▸ Data for this task:
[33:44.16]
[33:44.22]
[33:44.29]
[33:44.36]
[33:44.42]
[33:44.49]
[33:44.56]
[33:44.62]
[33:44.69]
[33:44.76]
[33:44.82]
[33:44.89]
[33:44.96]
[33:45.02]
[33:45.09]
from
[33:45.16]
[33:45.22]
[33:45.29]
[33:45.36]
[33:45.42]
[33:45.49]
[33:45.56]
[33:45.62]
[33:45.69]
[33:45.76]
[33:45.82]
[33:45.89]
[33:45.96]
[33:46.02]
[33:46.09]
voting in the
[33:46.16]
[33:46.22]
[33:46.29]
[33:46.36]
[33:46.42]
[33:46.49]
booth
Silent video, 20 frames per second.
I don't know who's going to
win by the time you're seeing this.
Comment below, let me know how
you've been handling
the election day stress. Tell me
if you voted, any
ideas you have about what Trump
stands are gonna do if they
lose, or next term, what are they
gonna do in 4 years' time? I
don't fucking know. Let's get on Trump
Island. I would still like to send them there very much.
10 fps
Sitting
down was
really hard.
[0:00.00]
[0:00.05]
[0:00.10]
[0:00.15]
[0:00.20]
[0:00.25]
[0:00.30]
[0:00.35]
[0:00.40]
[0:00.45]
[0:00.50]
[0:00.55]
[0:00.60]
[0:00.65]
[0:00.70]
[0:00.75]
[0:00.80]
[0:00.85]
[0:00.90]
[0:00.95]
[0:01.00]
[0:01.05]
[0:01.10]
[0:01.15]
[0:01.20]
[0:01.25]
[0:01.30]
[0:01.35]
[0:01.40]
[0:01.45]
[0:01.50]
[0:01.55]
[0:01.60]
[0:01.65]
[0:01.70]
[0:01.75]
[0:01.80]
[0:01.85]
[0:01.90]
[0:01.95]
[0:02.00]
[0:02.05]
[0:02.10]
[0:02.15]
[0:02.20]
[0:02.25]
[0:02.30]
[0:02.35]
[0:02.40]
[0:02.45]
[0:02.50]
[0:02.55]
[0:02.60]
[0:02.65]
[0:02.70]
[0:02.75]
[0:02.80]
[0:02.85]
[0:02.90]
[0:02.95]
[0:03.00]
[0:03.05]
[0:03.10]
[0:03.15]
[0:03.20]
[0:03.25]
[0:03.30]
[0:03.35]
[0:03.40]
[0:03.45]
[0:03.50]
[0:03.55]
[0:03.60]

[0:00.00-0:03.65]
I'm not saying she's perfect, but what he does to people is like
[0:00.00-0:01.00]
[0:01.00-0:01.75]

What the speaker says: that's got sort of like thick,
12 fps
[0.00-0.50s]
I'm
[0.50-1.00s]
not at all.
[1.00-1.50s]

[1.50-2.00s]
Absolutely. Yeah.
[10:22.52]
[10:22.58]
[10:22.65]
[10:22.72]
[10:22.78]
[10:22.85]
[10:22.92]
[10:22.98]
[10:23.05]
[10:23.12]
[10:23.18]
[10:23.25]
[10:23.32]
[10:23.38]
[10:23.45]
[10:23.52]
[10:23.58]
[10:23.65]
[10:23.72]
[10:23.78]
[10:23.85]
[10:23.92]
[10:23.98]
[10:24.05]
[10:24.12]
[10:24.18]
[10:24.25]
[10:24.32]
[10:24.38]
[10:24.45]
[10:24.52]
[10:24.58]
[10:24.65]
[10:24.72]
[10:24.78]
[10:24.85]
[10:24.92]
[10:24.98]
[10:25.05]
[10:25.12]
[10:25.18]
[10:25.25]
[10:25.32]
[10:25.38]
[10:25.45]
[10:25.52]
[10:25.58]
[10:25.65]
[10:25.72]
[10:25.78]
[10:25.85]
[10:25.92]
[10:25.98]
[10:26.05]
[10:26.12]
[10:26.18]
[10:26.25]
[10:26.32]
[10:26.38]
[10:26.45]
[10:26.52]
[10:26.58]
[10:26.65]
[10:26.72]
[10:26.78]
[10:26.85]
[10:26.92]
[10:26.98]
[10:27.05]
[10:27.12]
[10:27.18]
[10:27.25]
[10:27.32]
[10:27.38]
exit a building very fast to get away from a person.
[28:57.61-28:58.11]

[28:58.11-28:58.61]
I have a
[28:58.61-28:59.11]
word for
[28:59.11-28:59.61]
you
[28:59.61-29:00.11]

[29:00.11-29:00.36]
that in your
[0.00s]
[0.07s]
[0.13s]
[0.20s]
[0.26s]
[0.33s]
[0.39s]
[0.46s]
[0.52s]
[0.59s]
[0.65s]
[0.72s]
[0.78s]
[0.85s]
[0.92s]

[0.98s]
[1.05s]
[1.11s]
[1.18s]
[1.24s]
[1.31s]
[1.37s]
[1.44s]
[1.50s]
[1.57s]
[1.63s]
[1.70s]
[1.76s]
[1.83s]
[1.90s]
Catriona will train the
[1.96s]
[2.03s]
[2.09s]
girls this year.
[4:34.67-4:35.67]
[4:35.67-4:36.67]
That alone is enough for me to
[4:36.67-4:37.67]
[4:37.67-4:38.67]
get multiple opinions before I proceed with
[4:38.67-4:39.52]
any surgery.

▸ Exercise brief:
Give all of the entries again, word for word.

▸ Exercise result:
[33:44.16]
[33:44.22]
[33:44.29]
[33:44.36]
[33:44.42]
[33:44.49]
[33:44.56]
[33:44.62]
[33:44.69]
[33:44.76]
[33:44.82]
[33:44.89]
[33:44.96]
[33:45.02]
[33:45.09]
from
[33:45.16]
[33:45.22]
[33:45.29]
[33:45.36]
[33:45.42]
[33:45.49]
[33:45.56]
[33:45.62]
[33:45.69]
[33:45.76]
[33:45.82]
[33:45.89]
[33:45.96]
[33:46.02]
[33:46.09]
voting in the
[33:46.16]
[33:46.22]
[33:46.29]
[33:46.36]
[33:46.42]
[33:46.49]
booth
Silent video, 20 frames per second.
I don't know who's going to
win by the time you're seeing this.
Comment below, let me know how
you've been handling
the election day stress. Tell me
if you voted, any
ideas you have about what Trump
stands are gonna do if they
lose, or next term, what are they
gonna do in 4 years' time? I
don't fucking know. Let's get on Trump
Island. I would still like to send them there very much.
10 fps
Sitting
down was
really hard.
[0:00.00]
[0:00.05]
[0:00.10]
[0:00.15]
[0:00.20]
[0:00.25]
[0:00.30]
[0:00.35]
[0:00.40]
[0:00.45]
[0:00.50]
[0:00.55]
[0:00.60]
[0:00.65]
[0:00.70]
[0:00.75]
[0:00.80]
[0:00.85]
[0:00.90]
[0:00.95]
[0:01.00]
[0:01.05]
[0:01.10]
[0:01.15]
[0:01.20]
[0:01.25]
[0:01.30]
[0:01.35]
[0:01.40]
[0:01.45]
[0:01.50]
[0:01.55]
[0:01.60]
[0:01.65]
[0:01.70]
[0:01.75]
[0:01.80]
[0:01.85]
[0:01.90]
[0:01.95]
[0:02.00]
[0:02.05]
[0:02.10]
[0:02.15]
[0:02.20]
[0:02.25]
[0:02.30]
[0:02.35]
[0:02.40]
[0:02.45]
[0:02.50]
[0:02.55]
[0:02.60]
[0:02.65]
[0:02.70]
[0:02.75]
[0:02.80]
[0:02.85]
[0:02.90]
[0:02.95]
[0:03.00]
[0:03.05]
[0:03.10]
[0:03.15]
[0:03.20]
[0:03.25]
[0:03.30]
[0:03.35]
[0:03.40]
[0:03.45]
[0:03.50]
[0:03.55]
[0:03.60]

[0:00.00-0:03.65]
I'm not saying she's perfect, but what he does to people is like
[0:00.00-0:01.00]
[0:01.00-0:01.75]

What the speaker says: that's got sort of like thick,
12 fps
[0.00-0.50s]
I'm
[0.50-1.00s]
not at all.
[1.00-1.50s]

[1.50-2.00s]
Absolutely. Yeah.
[10:22.52]
[10:22.58]
[10:22.65]
[10:22.72]
[10:22.78]
[10:22.85]
[10:22.92]
[10:22.98]
[10:23.05]
[10:23.12]
[10:23.18]
[10:23.25]
[10:23.32]
[10:23.38]
[10:23.45]
[10:23.52]
[10:23.58]
[10:23.65]
[10:23.72]
[10:23.78]
[10:23.85]
[10:23.92]
[10:23.98]
[10:24.05]
[10:24.12]
[10:24.18]
[10:24.25]
[10:24.32]
[10:24.38]
[10:24.45]
[10:24.52]
[10:24.58]
[10:24.65]
[10:24.72]
[10:24.78]
[10:24.85]
[10:24.92]
[10:24.98]
[10:25.05]
[10:25.12]
[10:25.18]
[10:25.25]
[10:25.32]
[10:25.38]
[10:25.45]
[10:25.52]
[10:25.58]
[10:25.65]
[10:25.72]
[10:25.78]
[10:25.85]
[10:25.92]
[10:25.98]
[10:26.05]
[10:26.12]
[10:26.18]
[10:26.25]
[10:26.32]
[10:26.38]
[10:26.45]
[10:26.52]
[10:26.58]
[10:26.65]
[10:26.72]
[10:26.78]
[10:26.85]
[10:26.92]
[10:26.98]
[10:27.05]
[10:27.12]
[10:27.18]
[10:27.25]
[10:27.32]
[10:27.38]
exit a building very fast to get away from a person.
[28:57.61-28:58.11]

[28:58.11-28:58.61]
I have a
[28:58.61-28:59.11]
word for
[28:59.11-28:59.61]
you
[28:59.61-29:00.11]

[29:00.11-29:00.36]
that in your
[0.00s]
[0.07s]
[0.13s]
[0.20s]
[0.26s]
[0.33s]
[0.39s]
[0.46s]
[0.52s]
[0.59s]
[0.65s]
[0.72s]
[0.78s]
[0.85s]
[0.92s]

[0.98s]
[1.05s]
[1.11s]
[1.18s]
[1.24s]
[1.31s]
[1.37s]
[1.44s]
[1.50s]
[1.57s]
[1.63s]
[1.70s]
[1.76s]
[1.83s]
[1.90s]
Catriona will train the
[1.96s]
[2.03s]
[2.09s]
girls this year.
[4:34.67-4:35.67]
[4:35.67-4:36.67]
That alone is enough for me to
[4:36.67-4:37.67]
[4:37.67-4:38.67]
get multiple opinions before I proceed with
[4:38.67-4:39.52]
any surgery.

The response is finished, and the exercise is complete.